Mengulik Fenomena "Flexing": Implikasi Moral dan Dampaknya terhadap Reputasi

PRINDONESIA.CO | Senin, 03/07/2023
Aksi flexing yang kali ini menjadi sorotan publik, datangnya bukan dari kalangan selebritas atau influencer, melainkan para pejabat berikut keluarganya.
Dok. Freepik.com

Fenomena flexing di kalangan pejabat mencerminkan ketiadaan integritas serta gagalnya fungsi manajemen, termasuk komunikasi. Khususnya, dalam memitigasi hingga mendeteksi pamer harta sebagai perilaku berisiko tinggi yang mampu merusak reputasi organisasi.

Istilah flexing atau pamer kekayaan kembali mencuat semenjak adanya media sosial. Berbagai fitur di media sosial memudahkan setiap penggunanya untuk berbagi banyak hal. Mulai dari informasi, ide, berekspresi, hingga menunjukkan status sosial dan ekonominya.

Biasanya, para influencer menggunakan media sosial sebagai ruang untuk memengaruhi keputusan pembelian para pengikutnya berdasarkan reputasi atau citra yang mereka bentuk.
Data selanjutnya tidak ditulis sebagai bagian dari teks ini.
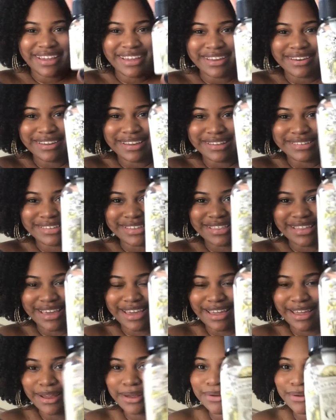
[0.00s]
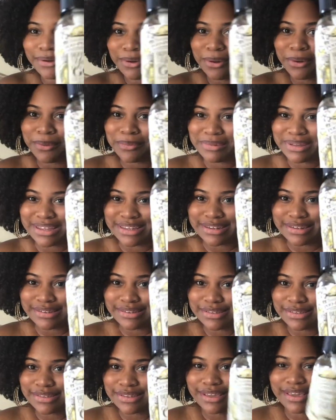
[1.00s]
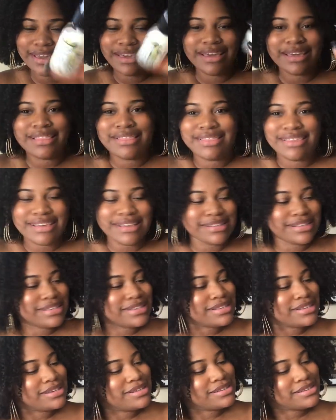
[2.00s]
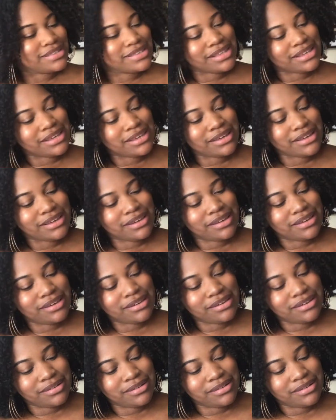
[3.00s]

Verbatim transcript: Can you guys see that? Oh my goodness. This is the,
Alhasil, oleh warganet kelihatan seperti pamer. Aksi ini makin marak sejak film berjudul Crazy Rich Asians—film yang menceritakan anak konglomerat asal Singapura—ramai menjadi perbincangan (baca: warga Indonesia). Tiba-tiba muncul tren pemberian label crazy rich kepada orang-orang yang sering tampak pamer harta atau “terlihat” kaya di media sosial. Sebut saja, Crazy Rich Surabaya, Medan, sampai Tanjung Priok.